Stored data entries
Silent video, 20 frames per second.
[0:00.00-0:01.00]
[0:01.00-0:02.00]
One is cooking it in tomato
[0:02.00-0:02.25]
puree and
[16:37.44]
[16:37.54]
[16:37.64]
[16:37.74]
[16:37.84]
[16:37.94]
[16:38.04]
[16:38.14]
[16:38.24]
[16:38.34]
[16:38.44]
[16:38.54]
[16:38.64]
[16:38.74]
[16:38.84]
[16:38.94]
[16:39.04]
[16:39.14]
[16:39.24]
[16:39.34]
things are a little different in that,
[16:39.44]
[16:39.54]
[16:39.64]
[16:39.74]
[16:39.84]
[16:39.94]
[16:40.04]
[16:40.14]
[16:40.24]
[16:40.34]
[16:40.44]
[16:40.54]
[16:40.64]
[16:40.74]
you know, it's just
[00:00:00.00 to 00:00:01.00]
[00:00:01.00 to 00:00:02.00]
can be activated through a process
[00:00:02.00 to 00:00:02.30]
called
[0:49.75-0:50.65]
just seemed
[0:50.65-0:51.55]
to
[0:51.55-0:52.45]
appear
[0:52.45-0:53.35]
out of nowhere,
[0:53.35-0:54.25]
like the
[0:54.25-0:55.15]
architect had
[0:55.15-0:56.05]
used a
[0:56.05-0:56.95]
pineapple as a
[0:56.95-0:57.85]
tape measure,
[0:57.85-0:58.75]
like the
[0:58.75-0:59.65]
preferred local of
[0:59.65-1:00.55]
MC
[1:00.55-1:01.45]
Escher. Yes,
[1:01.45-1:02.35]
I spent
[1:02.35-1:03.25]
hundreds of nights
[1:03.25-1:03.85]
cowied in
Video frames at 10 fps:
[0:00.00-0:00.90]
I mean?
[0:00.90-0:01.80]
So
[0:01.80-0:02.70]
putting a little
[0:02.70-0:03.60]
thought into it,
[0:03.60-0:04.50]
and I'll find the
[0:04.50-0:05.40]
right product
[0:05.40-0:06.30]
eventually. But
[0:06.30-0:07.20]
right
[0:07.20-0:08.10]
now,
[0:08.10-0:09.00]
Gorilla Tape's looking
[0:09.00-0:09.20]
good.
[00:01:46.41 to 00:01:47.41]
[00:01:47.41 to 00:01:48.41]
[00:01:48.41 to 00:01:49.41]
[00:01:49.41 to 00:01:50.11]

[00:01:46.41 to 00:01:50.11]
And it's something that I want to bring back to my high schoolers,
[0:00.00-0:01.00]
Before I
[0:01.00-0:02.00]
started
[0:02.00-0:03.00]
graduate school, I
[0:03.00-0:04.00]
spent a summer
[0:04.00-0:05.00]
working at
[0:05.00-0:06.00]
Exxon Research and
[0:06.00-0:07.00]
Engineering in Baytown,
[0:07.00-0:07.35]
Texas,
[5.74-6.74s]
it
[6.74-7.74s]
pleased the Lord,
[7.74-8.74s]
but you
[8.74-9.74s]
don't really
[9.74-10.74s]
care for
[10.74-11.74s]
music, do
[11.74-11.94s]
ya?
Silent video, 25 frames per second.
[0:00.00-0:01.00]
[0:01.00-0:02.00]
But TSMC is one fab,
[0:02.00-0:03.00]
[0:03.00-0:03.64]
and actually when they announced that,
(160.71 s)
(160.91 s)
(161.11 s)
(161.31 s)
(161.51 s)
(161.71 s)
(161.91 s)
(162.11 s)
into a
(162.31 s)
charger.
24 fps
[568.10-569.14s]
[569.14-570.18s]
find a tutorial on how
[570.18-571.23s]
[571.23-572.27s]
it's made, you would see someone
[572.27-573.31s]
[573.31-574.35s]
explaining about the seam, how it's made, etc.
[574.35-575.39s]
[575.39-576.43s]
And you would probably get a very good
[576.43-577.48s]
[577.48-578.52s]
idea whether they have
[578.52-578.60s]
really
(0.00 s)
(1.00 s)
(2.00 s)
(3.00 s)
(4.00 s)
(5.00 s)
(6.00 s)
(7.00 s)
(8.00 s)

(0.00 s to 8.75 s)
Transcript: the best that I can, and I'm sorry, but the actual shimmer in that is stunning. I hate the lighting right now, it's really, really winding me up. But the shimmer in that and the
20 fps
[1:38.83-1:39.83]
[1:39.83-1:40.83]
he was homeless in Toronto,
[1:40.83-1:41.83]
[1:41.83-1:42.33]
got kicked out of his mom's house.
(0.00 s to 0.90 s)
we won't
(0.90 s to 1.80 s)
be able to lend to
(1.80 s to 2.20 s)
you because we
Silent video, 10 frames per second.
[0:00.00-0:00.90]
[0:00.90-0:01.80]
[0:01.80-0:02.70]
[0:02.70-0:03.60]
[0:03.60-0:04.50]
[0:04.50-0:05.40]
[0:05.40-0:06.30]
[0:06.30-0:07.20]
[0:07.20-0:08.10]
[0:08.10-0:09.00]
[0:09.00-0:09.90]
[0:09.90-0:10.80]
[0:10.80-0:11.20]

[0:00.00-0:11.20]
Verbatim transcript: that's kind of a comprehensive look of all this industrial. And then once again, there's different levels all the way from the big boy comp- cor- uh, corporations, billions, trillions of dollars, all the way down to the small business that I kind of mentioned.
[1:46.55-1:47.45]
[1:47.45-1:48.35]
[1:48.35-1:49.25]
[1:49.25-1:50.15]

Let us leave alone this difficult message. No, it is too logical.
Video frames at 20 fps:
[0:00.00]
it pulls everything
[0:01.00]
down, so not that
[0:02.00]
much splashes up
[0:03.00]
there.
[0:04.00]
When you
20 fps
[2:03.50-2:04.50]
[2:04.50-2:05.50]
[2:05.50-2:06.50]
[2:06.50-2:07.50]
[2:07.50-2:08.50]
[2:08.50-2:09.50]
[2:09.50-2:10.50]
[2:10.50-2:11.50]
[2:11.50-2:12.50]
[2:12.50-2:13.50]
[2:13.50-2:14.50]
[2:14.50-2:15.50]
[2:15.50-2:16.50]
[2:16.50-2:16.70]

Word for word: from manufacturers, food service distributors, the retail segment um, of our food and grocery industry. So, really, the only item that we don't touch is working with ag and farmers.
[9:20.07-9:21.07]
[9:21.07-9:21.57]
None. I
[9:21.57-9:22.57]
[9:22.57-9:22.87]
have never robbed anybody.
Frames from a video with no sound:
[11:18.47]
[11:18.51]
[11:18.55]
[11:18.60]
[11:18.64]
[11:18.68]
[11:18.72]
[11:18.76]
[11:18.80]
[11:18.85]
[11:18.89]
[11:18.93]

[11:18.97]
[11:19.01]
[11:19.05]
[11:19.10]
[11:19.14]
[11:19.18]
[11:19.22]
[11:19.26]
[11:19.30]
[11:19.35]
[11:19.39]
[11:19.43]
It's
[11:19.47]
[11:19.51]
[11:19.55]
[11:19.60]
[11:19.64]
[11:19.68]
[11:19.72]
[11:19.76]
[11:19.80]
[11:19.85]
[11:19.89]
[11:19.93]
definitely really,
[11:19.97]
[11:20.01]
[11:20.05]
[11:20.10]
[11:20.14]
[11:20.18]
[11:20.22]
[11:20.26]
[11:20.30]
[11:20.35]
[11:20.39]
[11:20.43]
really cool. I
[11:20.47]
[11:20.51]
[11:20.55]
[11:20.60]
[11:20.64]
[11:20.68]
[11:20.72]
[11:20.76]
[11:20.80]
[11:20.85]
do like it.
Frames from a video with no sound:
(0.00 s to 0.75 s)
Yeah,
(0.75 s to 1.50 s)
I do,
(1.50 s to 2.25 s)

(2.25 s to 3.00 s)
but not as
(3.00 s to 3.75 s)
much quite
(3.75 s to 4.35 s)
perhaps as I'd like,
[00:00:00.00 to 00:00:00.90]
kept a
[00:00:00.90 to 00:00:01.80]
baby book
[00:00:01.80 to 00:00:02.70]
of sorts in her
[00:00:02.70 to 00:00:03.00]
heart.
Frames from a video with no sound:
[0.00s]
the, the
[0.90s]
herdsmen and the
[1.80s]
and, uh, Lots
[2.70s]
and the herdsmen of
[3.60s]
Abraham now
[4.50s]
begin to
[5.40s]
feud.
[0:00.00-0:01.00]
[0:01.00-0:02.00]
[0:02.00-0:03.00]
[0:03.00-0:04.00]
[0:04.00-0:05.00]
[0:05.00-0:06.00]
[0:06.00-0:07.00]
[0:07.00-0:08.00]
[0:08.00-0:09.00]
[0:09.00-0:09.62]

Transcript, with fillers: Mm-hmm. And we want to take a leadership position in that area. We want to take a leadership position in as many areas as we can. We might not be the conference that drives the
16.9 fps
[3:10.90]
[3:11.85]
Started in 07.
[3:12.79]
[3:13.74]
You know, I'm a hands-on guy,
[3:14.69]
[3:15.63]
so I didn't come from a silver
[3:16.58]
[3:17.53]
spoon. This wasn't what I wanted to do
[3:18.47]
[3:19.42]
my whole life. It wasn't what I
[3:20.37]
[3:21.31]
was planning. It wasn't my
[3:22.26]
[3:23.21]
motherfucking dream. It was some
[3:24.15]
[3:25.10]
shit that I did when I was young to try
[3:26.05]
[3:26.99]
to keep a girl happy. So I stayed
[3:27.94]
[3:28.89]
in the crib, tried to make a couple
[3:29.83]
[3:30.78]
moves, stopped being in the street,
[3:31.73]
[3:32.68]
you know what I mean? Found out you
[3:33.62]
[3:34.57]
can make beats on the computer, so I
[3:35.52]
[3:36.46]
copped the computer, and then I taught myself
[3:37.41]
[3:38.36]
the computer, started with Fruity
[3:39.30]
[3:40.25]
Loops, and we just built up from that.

▶ _AIM OF THE TASK_: Go through the data and copy every line that includes "second".

▶ _RESPONSE_:
Silent video, 20 frames per second.
Silent video, 25 frames per second.
Silent video, 10 frames per second.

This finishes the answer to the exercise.